In [None]:
# Import lib:
import warnings                          # Warning control
warnings.filterwarnings('ignore')

import pandas as pd                     # Data loading & manipulation

import matplotlib.pyplot as plt         # Basic plotting
import matplotlib.dates as mdates       # Date formatting for plots
import matplotlib.ticker as mtick       # Axis tick formatting

import seaborn as sns                   # Statistical data visualization
sns.set_theme(style='whitegrid')       # Set seaborn theme

# Statsmodels plotting functions for time series
from statsmodels.graphics.tsaplots import plot_acf, plot_pacf

# Pandas plotting utility
from pandas.plotting import lag_plot

# Plotly for interactive plots
import plotly.express as px              # Interactive plotting (simpler interface)
import plotly.graph_objects as go        # Advanced interactive plots
from plotly.subplots import make_subplots


In [None]:
# Load dataset into a pandas DataFrame
df = pd.read_csv('/home/boto-cdr/Área de trabalho/portfolio_github/deepseek-stock-market/dados_final.csv')
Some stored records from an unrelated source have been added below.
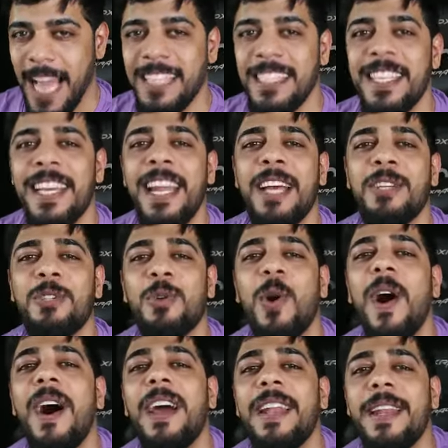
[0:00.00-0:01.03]
اسالك
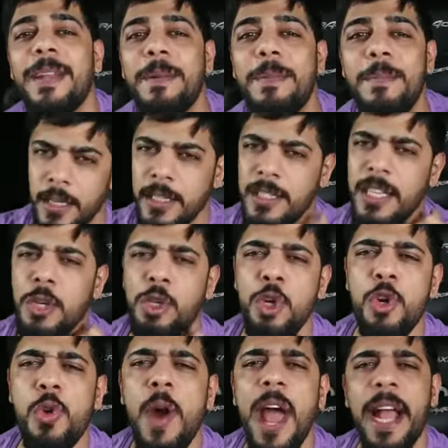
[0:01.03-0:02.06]
سؤال انت
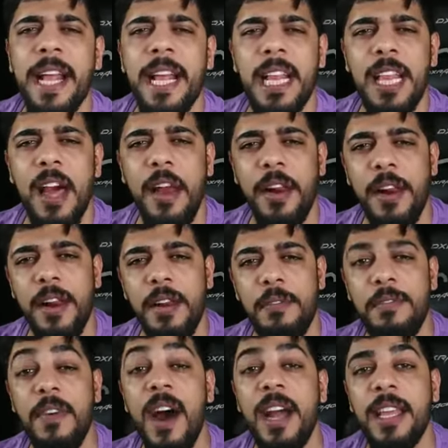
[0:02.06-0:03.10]
شنو اكثر
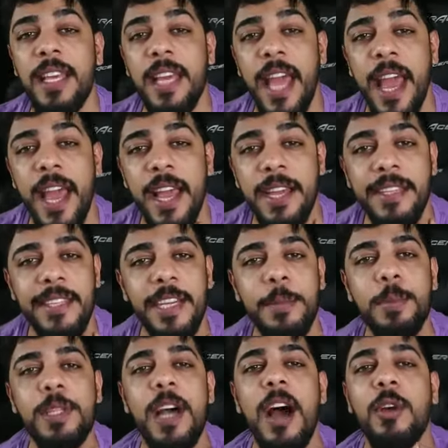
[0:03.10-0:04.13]
فاكهه
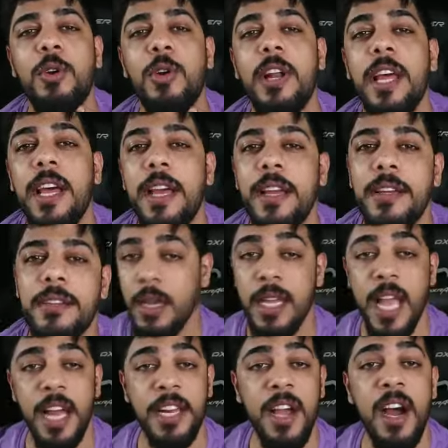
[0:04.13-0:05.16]
تحب تاكلها
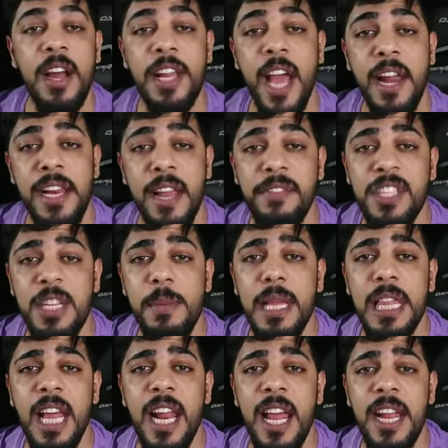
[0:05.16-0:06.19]
يعني انا عن نفسي
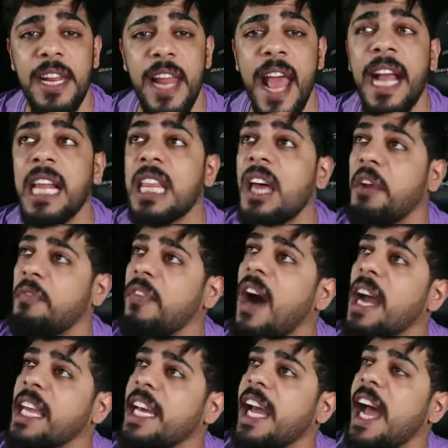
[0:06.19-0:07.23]
مثلا اكثر
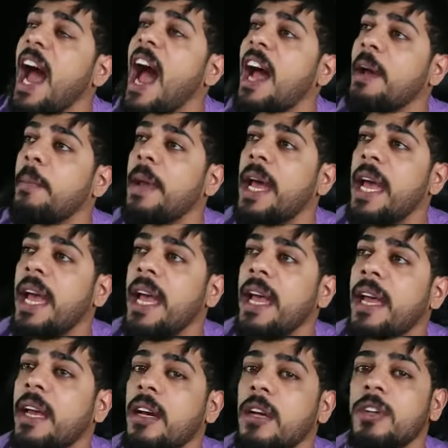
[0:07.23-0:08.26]
فاكهه احبها
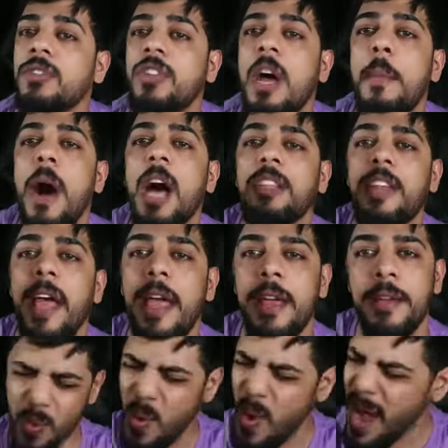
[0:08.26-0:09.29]
الطماطه
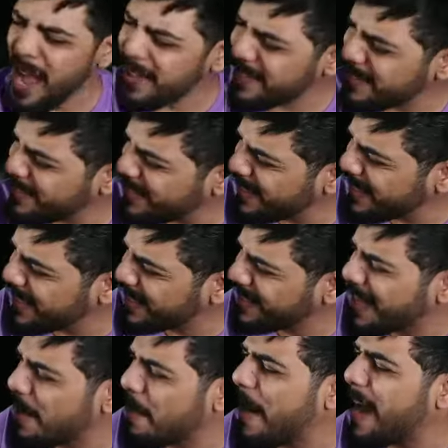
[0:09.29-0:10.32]
وات
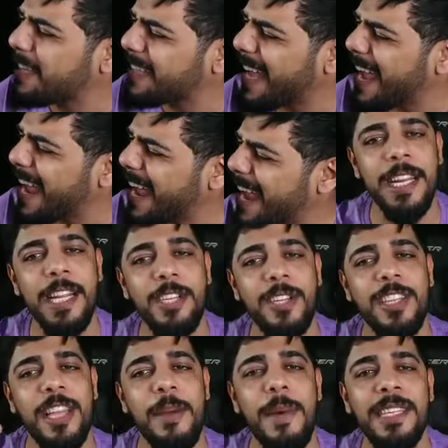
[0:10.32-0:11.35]
الطماطه
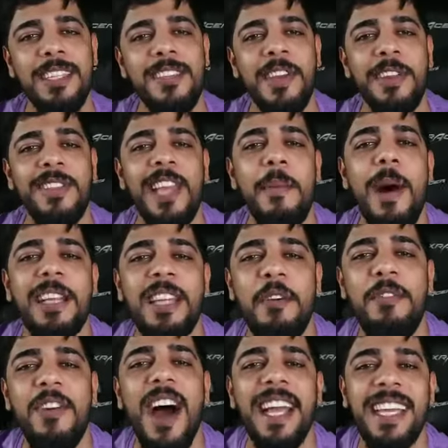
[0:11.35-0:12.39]
ليش انت ما تدري
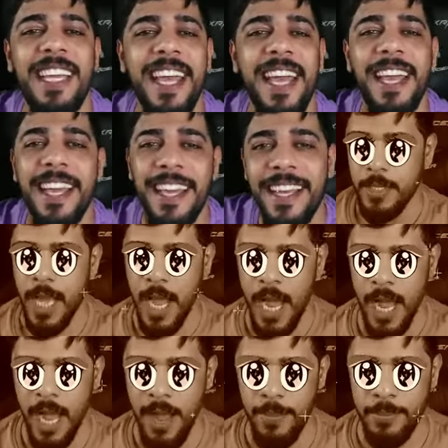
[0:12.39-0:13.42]
الطماطه فاكهه
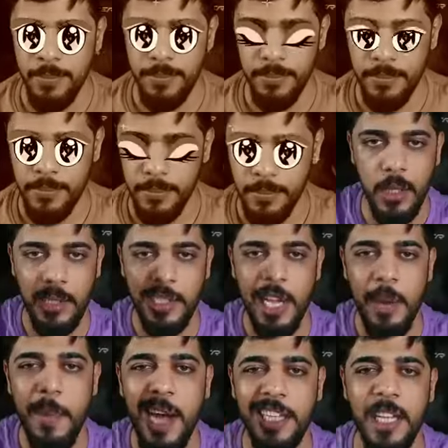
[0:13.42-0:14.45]
نعم
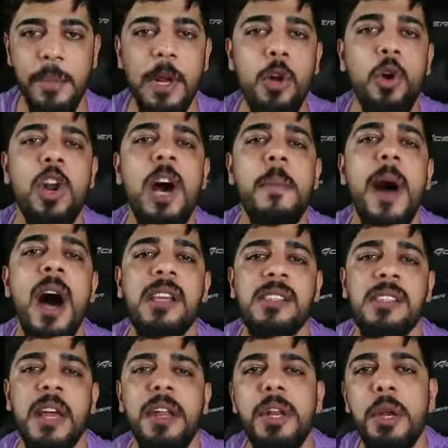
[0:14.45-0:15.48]
الطماطم العلماء
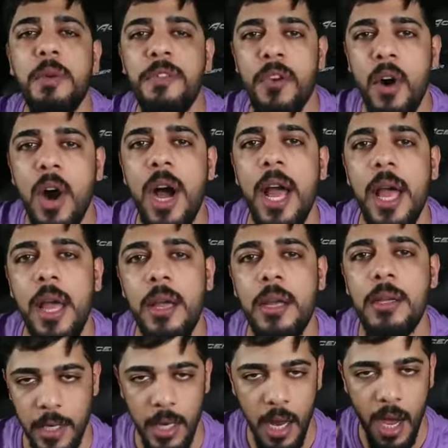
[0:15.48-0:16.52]
صنفوها
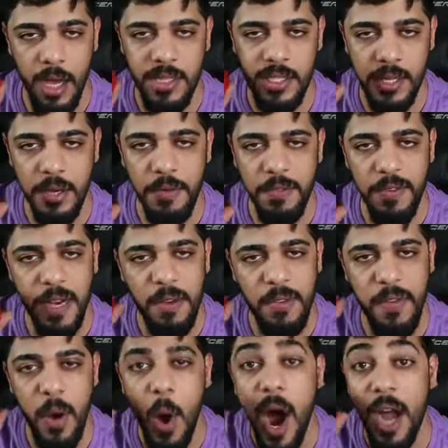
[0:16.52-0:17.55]
الى صنف
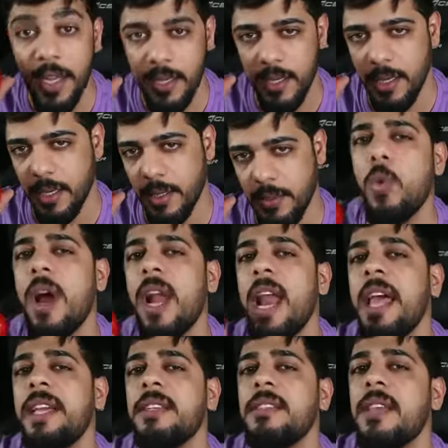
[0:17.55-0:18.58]
الفواكه
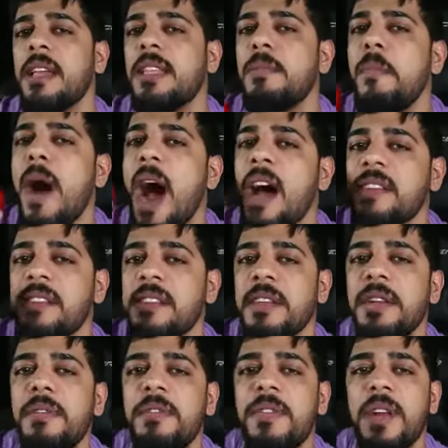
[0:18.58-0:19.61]
وليست مع
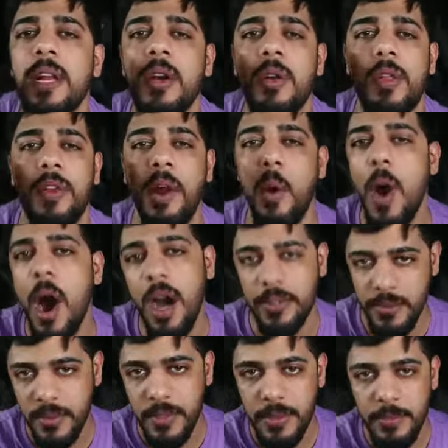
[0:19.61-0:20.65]
صنف
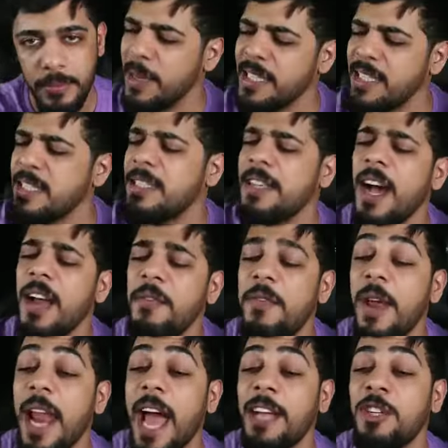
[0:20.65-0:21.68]
الخضروات بس
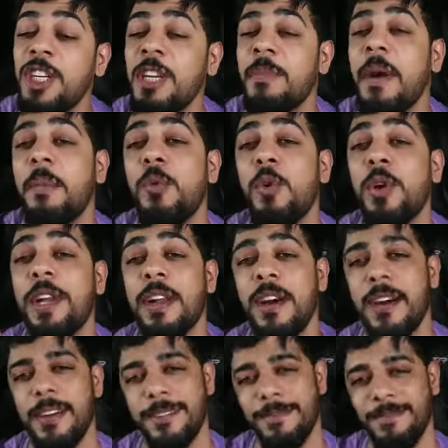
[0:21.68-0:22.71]
السالفه العجيبه مو
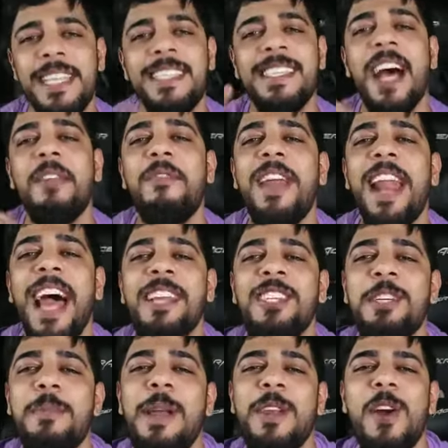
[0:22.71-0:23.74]
هنا السالفه
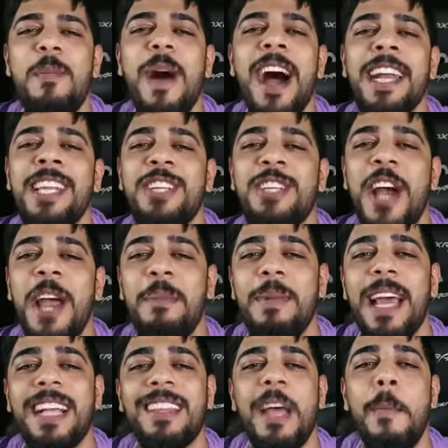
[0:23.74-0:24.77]
العجيبه اليوم انا جايب
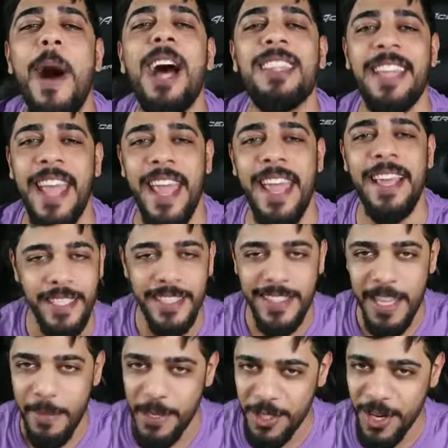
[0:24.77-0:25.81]
لك طماطه
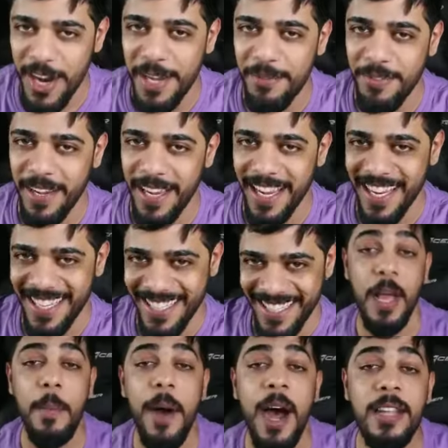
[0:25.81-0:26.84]
انت ما شايفها
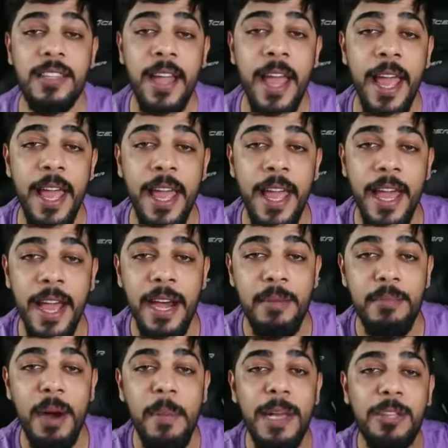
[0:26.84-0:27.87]
طماطه
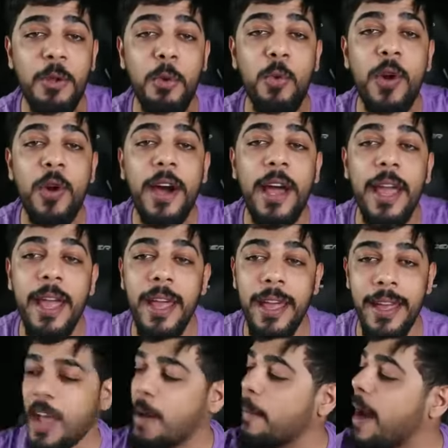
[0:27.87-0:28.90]
ما مطروقه
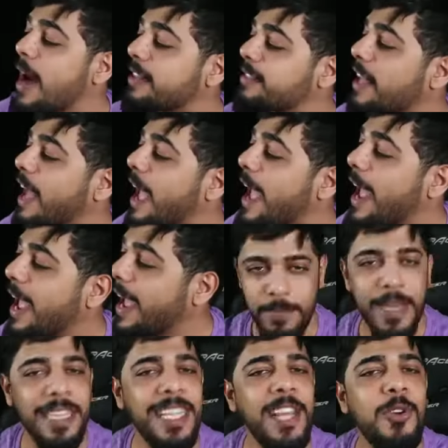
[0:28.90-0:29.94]
طماطة
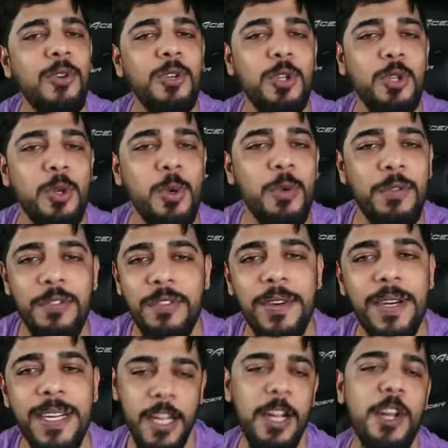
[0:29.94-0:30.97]
ما تيجوا نشوف
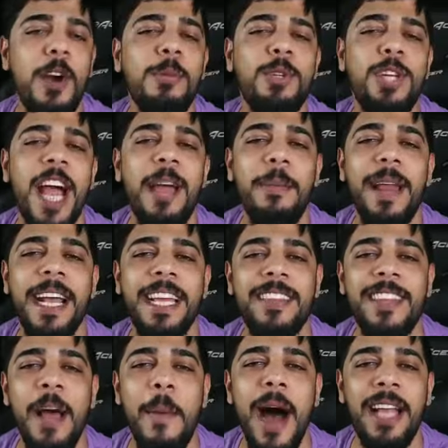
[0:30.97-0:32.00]
اليوم جايب لك
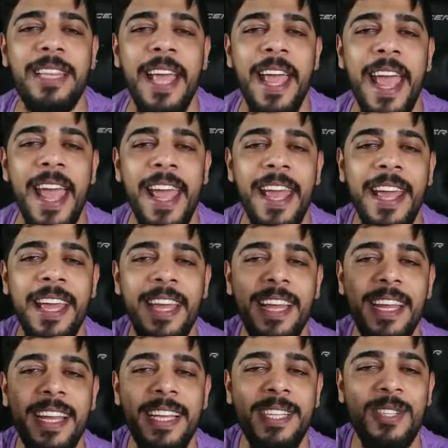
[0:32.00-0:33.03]
الطماطة
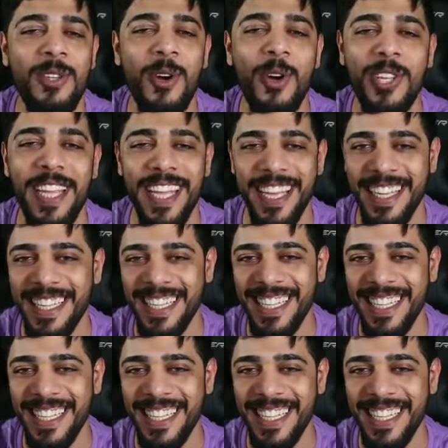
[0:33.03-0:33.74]
السوداء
# Preview the first three rows to inspect initial data structure and values
df.head(3)

# Model Training and Evaluation

Future prices of one stock only (e.g., Apple's close prices)              
➤ Use univariate forecasting models.

Future prices using all stocks together (e.g., predict NVDA using AAPL, GOOGL, etc.)
➤ Use multivariate regression models or multivariate time series models.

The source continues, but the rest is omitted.